##### Data provided

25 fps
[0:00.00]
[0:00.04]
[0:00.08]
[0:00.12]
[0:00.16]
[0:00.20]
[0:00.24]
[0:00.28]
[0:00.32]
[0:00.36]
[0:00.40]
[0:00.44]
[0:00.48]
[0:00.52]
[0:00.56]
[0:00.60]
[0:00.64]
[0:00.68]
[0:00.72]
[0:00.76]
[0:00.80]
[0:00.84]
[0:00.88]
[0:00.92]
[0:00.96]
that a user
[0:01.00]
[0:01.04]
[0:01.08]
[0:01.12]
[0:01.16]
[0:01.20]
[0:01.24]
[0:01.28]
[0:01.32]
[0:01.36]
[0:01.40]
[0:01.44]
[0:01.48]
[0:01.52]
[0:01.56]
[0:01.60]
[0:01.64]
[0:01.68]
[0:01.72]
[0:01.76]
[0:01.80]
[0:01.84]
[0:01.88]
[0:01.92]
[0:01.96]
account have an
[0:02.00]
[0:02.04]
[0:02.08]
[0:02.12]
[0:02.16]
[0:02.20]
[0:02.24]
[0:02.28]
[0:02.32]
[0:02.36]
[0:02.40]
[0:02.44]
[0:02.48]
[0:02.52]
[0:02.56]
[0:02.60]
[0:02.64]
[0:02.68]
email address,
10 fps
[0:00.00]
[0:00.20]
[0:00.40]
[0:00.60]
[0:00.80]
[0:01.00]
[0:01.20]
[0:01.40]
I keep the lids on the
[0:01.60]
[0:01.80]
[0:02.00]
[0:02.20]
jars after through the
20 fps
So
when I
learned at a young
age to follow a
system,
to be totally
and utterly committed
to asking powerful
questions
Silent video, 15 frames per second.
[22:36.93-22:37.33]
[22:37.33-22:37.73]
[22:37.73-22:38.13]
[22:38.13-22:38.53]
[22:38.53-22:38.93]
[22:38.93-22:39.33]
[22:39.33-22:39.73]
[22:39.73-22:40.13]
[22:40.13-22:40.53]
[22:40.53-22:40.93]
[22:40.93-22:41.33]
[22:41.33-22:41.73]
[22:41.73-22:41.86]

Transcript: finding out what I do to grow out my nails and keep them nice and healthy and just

##########

## Problem statement
Retype the listing. Match it exactly.

## Written reply
25 fps
[0:00.00]
[0:00.04]
[0:00.08]
[0:00.12]
[0:00.16]
[0:00.20]
[0:00.24]
[0:00.28]
[0:00.32]
[0:00.36]
[0:00.40]
[0:00.44]
[0:00.48]
[0:00.52]
[0:00.56]
[0:00.60]
[0:00.64]
[0:00.68]
[0:00.72]
[0:00.76]
[0:00.80]
[0:00.84]
[0:00.88]
[0:00.92]
[0:00.96]
that a user
[0:01.00]
[0:01.04]
[0:01.08]
[0:01.12]
[0:01.16]
[0:01.20]
[0:01.24]
[0:01.28]
[0:01.32]
[0:01.36]
[0:01.40]
[0:01.44]
[0:01.48]
[0:01.52]
[0:01.56]
[0:01.60]
[0:01.64]
[0:01.68]
[0:01.72]
[0:01.76]
[0:01.80]
[0:01.84]
[0:01.88]
[0:01.92]
[0:01.96]
account have an
[0:02.00]
[0:02.04]
[0:02.08]
[0:02.12]
[0:02.16]
[0:02.20]
[0:02.24]
[0:02.28]
[0:02.32]
[0:02.36]
[0:02.40]
[0:02.44]
[0:02.48]
[0:02.52]
[0:02.56]
[0:02.60]
[0:02.64]
[0:02.68]
email address,
10 fps
[0:00.00]
[0:00.20]
[0:00.40]
[0:00.60]
[0:00.80]
[0:01.00]
[0:01.20]
[0:01.40]
I keep the lids on the
[0:01.60]
[0:01.80]
[0:02.00]
[0:02.20]
jars after through the
20 fps
So
when I
learned at a young
age to follow a
system,
to be totally
and utterly committed
to asking powerful
questions
Silent video, 15 frames per second.
[22:36.93-22:37.33]
[22:37.33-22:37.73]
[22:37.73-22:38.13]
[22:38.13-22:38.53]
[22:38.53-22:38.93]
[22:38.93-22:39.33]
[22:39.33-22:39.73]
[22:39.73-22:40.13]
[22:40.13-22:40.53]
[22:40.53-22:40.93]
[22:40.93-22:41.33]
[22:41.33-22:41.73]
[22:41.73-22:41.86]

Transcript: finding out what I do to grow out my nails and keep them nice and healthy and just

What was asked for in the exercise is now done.